Peripheral neuropathy has a high prevalence because it is a common side effect of several diseases such as infections, diabetes mellitus, autoimmune disorders and malignancies (Broyles et al., 2013; Carozzi et al., 2013; Sindic, 2013; Vincent et al., 2013). Among these diseases, incidence of peripheral neuropathy in diabetic patients is highly remarkable, and almost 50% of diabetic patients are suffering from peripheral neuropathy (Xu et al., 2012). Also, several chemotherapy drugs are neurotoxic, and peripheral neuropathy is their major side-effect that limits their therapeutic dose and treatment period (Geber et al., 2013). Several drugs, neuroprotective factors, neurotrophins, and antioxidants were tested to find a cure for neuropathy, but there is conflicting evidence about their efficacy (Schröder et al., 2013). So, there is not any effective and conventional medication for the treatment of neuropathy (Schröder et al., 2013). Studies about the effect of herbal treatments on neuropathy are growing and a lot of substances are considered to be effective but their exact efficacy is not identified yet. It has been suggested that the best treatment protocol might exert a combination of neuroprotective, neuroregenerative and anti-inflammatory effects (Schröder et al., 2013; Tofthagen et al., 2013). So, regarding the reported neuroprotective, anti-oxidative, nerve stimulating and antiinflammatory effects of asafetida, we studied its effect on amelioration of pyridoxine-induced peripheral neuropathy in mice. 2. Materials and Methods 2.1. Animals Animals used in this study were male Balb/c mice (Pasteur institute, Tehran, Iran). For in vitro studies, sciatic nerves of ten adult male Balb/c mice were isolated and their electrical responses were monitored under exposure to different concentrations of asafoetida. For in-vivo set of experiments, fifty adult male Balb/c mice with an average body weight of 40-50 grams were

used. Animals were housed with a 12-hour light/dark cycle with free access to water and food. Temperature and humidity of animal house were adjusted to 25º C and 45-55% , respectively. All experimental protocols were approved by our University Ethical Committee. 2.2. Preparation of aqueous extract of oleo gum resin of ferula assa-foetida L Oleo gum resin was collected from Ferula assa-foetida L. (Iranian Biological Resource Center (IBRC, Tehran, Iran) P1006636; the herbarium code is for the seed of the plant), a type of ferula family which naturally grows in Mehriz area in Yazd province of Iran.
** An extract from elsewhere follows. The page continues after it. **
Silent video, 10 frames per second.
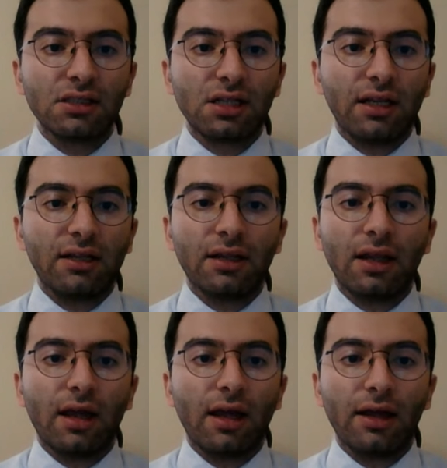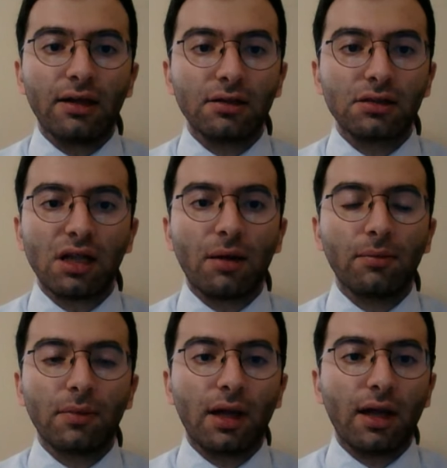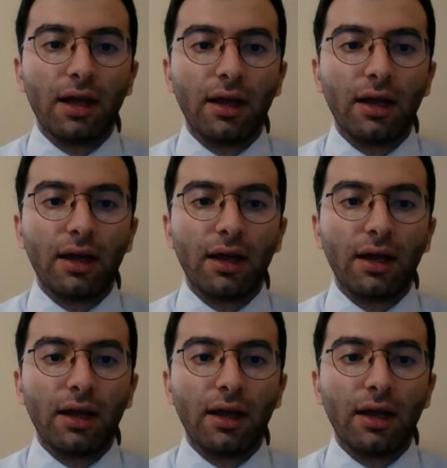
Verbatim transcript: and uh, some uh,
Oleo gum resin of this plant was collected in June by making some small incisions (1-5 cm) on its stem near the roots giving a resin with high quality called Ashki asafoetida by local people (Ashki is a Persian word meaning: the purity of tears and is an indication for clearness and good quality). Ashki asafoetida is a type of asafoetida with the best quality but less quantity. It is different from regular type of asafoetida which is collected by complete cessation of stem from root giving a type of asafoetida with less quality but high quantity. After collection, oleo gum resin was cut into small pieces and placed under hood until it dried (1 week). For the preparation of asafoetida injection solution, the specified amount (10 mg, 100 mg and 1g) of dried oleo-gum-resin of asafoetida was solved in 10 mL distilled water and filtered by 0.02 μm filters. 2.3. Induction of neuropathy and asafoetida treatment Animals were divided randomly into 5 groups: 1: Normal (non-neuropathic), 2: Control (Neuropathic), 3: Group 1 (Neuropathic and asafetida-treated 0.1 mg/kg), 4: Group 2 (Neuropathic and asafetida-treated 1 mg/kg), and 5: Group 3 (Neuropathic and asafetida-treated 10 mg/kg). Groups 2-5 were subjected to induction of peripheral neuropathy by treatment with high doses (350 mg/kg, ip) of pyridoxine twice daily for 8 days. Tail flick tests were performed for the assessment of neuropathy incidence in animals before and after neuropathy induction.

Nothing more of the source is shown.